(2000; 91 pages)
Most ASEAN Countries are either members or observers of the World Trade Organization (WTO); this means they are committed to follow the rules laid down in its Agreements, or intend to make these commitments in future. One of these WTO Agreements is the Agreement on Trade Related aspects of Intellectual Property Rights (TRIPs). The TRIPs Agreement makes the granting of patents for pharmaceuticals obligatory. Since previously many developing countries allowed only for limited patent protection in this area, this represents a significant change in the pharmaceutical sector. Proponents believe this will lead to an increase in investment and in R&D, yet numerous public health experts, as well as consumer groups, have expressed concern about the impact of the TRIPS Agreement on the availability and prices of drugs. Moreover, worldwide, there is growing concern about the impact of the intellectual property rights system on innovation and on investment. A global process of rethinking is starting, in which developing countries should actively participate.
The TRIPS Agreement is not a uniform law, but a framework that sets (minimum) standards and conditions for the protection of intellectual property. These are made operational via the national intellectual property rights (IPR) legislation. Within the TRIPs framework, there is some room for manoeuvre, which can be used to design legislation which is in the best interest of the country. Measures to protect the public interest ought to be included in the national legislation, and should encompass public health aspects. In fact, TRIPS provides for a number of safeguards which may be used to protect public health and promote competition, such as compulsory licensing, and allows for exceptions which may facilitate the marketing of generic drugs (“Bolar exception”). These safeguards can be used to mitigate potential negative impacts of increased IPR protection in the pharmaceutical sector on access to drugs. However, these safeguards can only be used if they have been incorporated in the national legislation.
Safeguards such as provisions for compulsory licensing are an essential element of IPR legislation, since they signal to the patent holder that, in the case of abuse of rights and/or non-availability of the product, a third party could be allowed to use the invention. As such, they reduce the risk of misuse of the monopoly rights conferred by a patent. However, to ensure that such safeguards can be used effectively, it is important to carefully state the grounds and conditions for their use in the national legislation.

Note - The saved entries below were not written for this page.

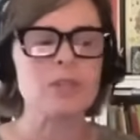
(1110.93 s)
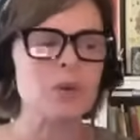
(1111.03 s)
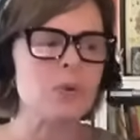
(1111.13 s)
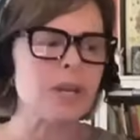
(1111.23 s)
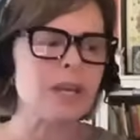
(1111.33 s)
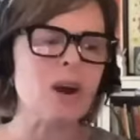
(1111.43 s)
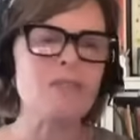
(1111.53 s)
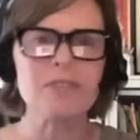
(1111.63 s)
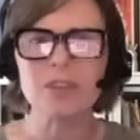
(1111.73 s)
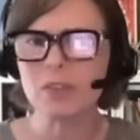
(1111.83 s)
So it all
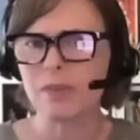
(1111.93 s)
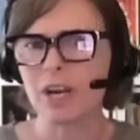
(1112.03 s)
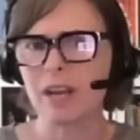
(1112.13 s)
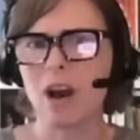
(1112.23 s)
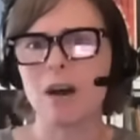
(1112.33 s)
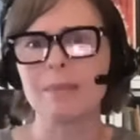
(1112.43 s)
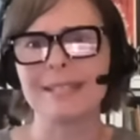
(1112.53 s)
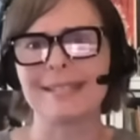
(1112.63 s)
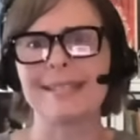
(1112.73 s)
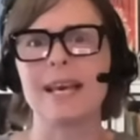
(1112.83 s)
feels very
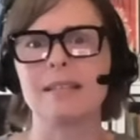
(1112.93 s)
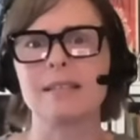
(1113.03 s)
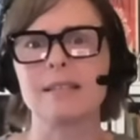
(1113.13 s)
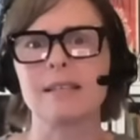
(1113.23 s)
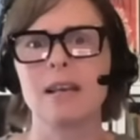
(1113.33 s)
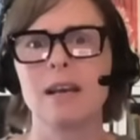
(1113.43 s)
common sense.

TRIPS requires that patents are granted when the typical standards for patentability, that is, novelty, inventive step and industrial applicability, are met. But the Agreement does not specify how these criteria should be defined; WTO member countries may decide how to apply these criteria. In the pharmaceutical sector, applying these criteria in a flexible way will facilitate the granting of ‘secondary’ patents, such as formulation patents, patents on polymorphs etc. Even if such secondary patents are relatively weak, they can be used aggressively to (threaten to) litigate, in order to stop competition. Therefore, defining the scope of patentability at the national level is an important issue.
Similarly, enforcement rules can have significant implications, since, once a patent has been granted, there is a presumption of validity. If countries have strong provisional measures under their enforcement system, these can be used to prevent competition for instance while a lawsuit is pending (which can be several years). In the absence of competition, monopolistic pricing may reduce people’s access. However, if eventually a patent is found to be invalid or an enforcement rule to be unjustified, from a societal point of view it is important to consider who will reimburse the consumers, and how many people have in the meantime been denied access to essential medicines.
Outline of the report
This report aims to give an overview of the TRIPS Agreement and its possible implications on the pharmaceutical sector in developing countries; what are the issues and what are the options?
It only sketches the broad picture - in order to address these issues at national level and to draft legislation that balances the interests of producers and users of technology, cooperation among the Ministry of Health, the Ministry of Trade and the Intellectual Property Rights Office will be of utmost importance.
The first - and main - part of this report has been compiled on the basis of input from the resource persons at the workshop. It starts, in section I, with a short introduction. Thereafter, section II “general issues” provides briefly some essential background information on WTO and IPR; moreover a substantial portion is based on input from major stakeholders, since policy makers will encounter their important, differing and firm views - and will have to take them into consideration;
Section III deals with technical issues and how they translate into social and public health realities; and section IV “special issues” provides some initial reflections on how several of these concepts translate into the specific areas of traditional medicine(s) and biotechnology.
The second - smaller - part of the report lists some of the issues discussed, and contains the recommendations.